What are common technical challenges when working with Acetyl-HSP90AA1 (K435) antibody and how can they be addressed?
Working with Acetyl-HSP90AA1 (K435) antibody presents several technical challenges that researchers should anticipate and address methodically. One common issue is weak or absent signal in Western blot applications, which may result from insufficient acetylation levels in samples. This can be addressed by treating cells with HDAC inhibitors before lysis to enhance acetylation. Additionally, using a more sensitive detection system such as enhanced chemiluminescence plus (ECL+) or fluorescently labeled secondary antibodies may improve signal detection.
Another challenge is non-specific binding, manifesting as multiple bands on Western blots. This can be mitigated by optimizing blocking conditions (trying different blocking agents like 5% BSA instead of milk), increasing antibody dilution from 1:500 toward 1:2000 , extending washing steps, and potentially including a low concentration of SDS (0.05-0.1%) in wash buffers to reduce non-specific interactions. Additionally, confirming the molecular weight of detected bands against the expected 85kDa for HSP90AA1 is essential.

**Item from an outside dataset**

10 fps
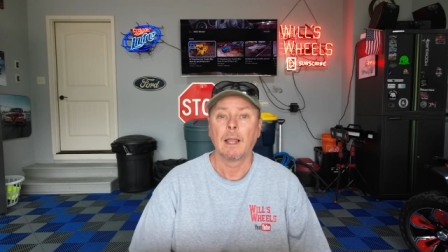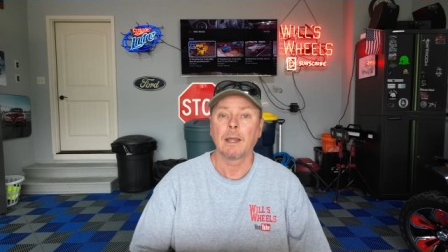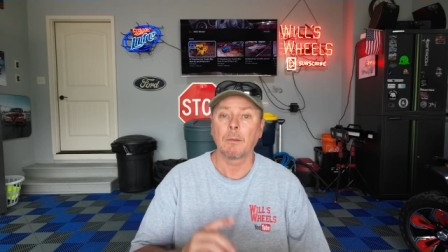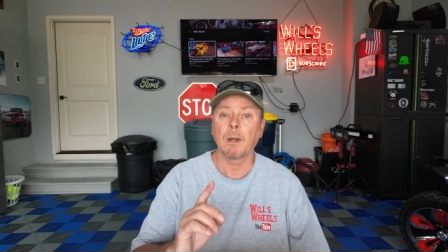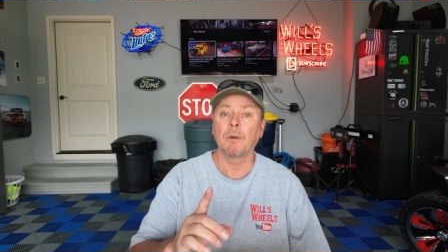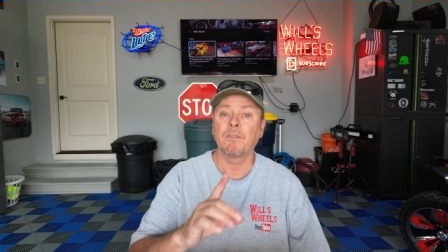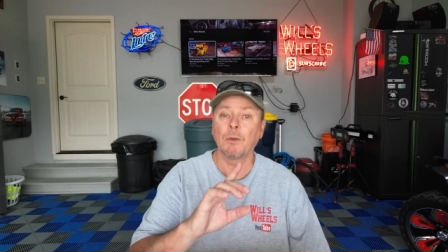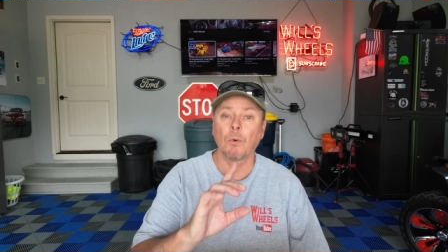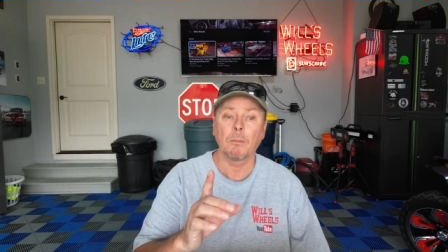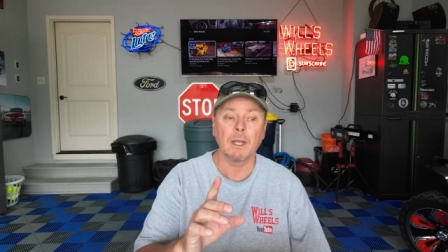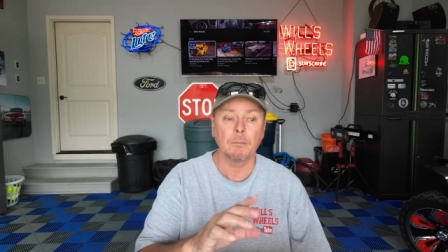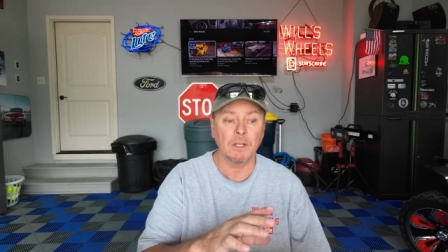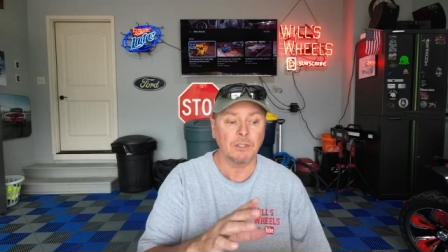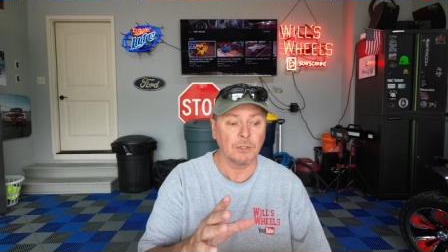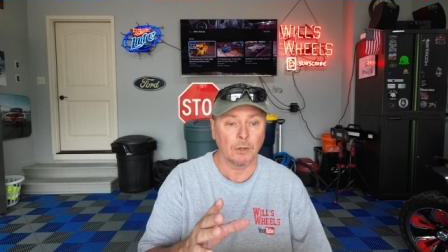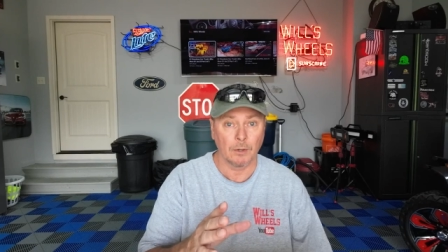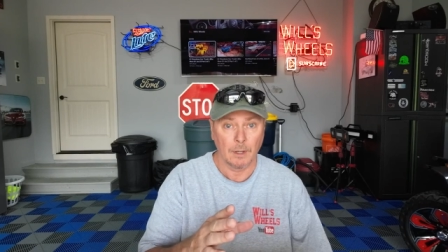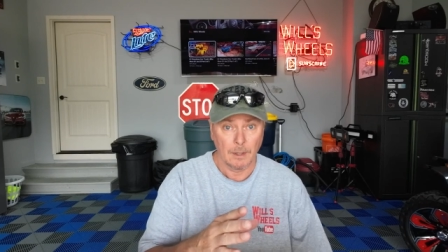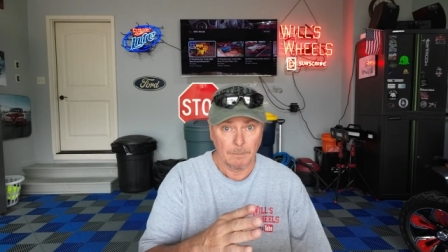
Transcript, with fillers: Now remember, if you want me to mention your,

Inconsistent results between experiments can be addressed by standardizing lysate preparation, ensuring consistent protein loading, and including positive controls (HDAC inhibitor-treated samples) and negative controls (samples expressing K435R mutant) in each experiment. For ELISA applications where background signal is problematic, optimizing antibody dilution toward the higher end of the recommended range (1:20000) and using specialized low-background ELISA buffers can improve signal-to-noise ratio.
How can researchers integrate Acetyl-HSP90AA1 (K435) antibody into multi-parameter analyses of HSP90 post-translational modifications?
HSP90AA1 undergoes multiple post-translational modifications beyond acetylation, including phosphorylation, methylation, and ubiquitination, creating a complex "modification code" that collectively regulates its function. Researchers seeking to perform multi-parameter analyses of HSP90 modifications can implement several sophisticated approaches integrating the Acetyl-HSP90AA1 (K435) antibody.
Sequential immunoprecipitation represents one powerful approach: first immunoprecipitating with Acetyl-HSP90AA1 (K435) antibody, then performing a second immunoprecipitation on the eluted material using antibodies against other modifications (or vice versa). This reveals proteins carrying both modifications simultaneously. Alternatively, researchers can perform parallel immunoprecipitations from the same lysate with different modification-specific antibodies, followed by comparative proteomic analysis to identify unique and overlapping client proteins or co-chaperones.
For microscopy-based approaches, multi-color immunofluorescence combining Acetyl-HSP90AA1 (K435) antibody with antibodies against other HSP90 modifications can reveal subcellular co-localization patterns. Mass spectrometry approaches offer perhaps the most comprehensive analysis: immunoprecipitation with Acetyl-HSP90AA1 (K435) antibody followed by tryptic digestion and LC-MS/MS analysis can identify not only K435 acetylation but also co-occurring modifications on the same protein molecule. Finally, creating a stable cell line expressing tagged HSP90AA1 can facilitate chromatin immunoprecipitation (ChIP) experiments to investigate whether acetylation at K435 affects HSP90's association with specific genomic regions when it functions in transcriptional regulation complexes.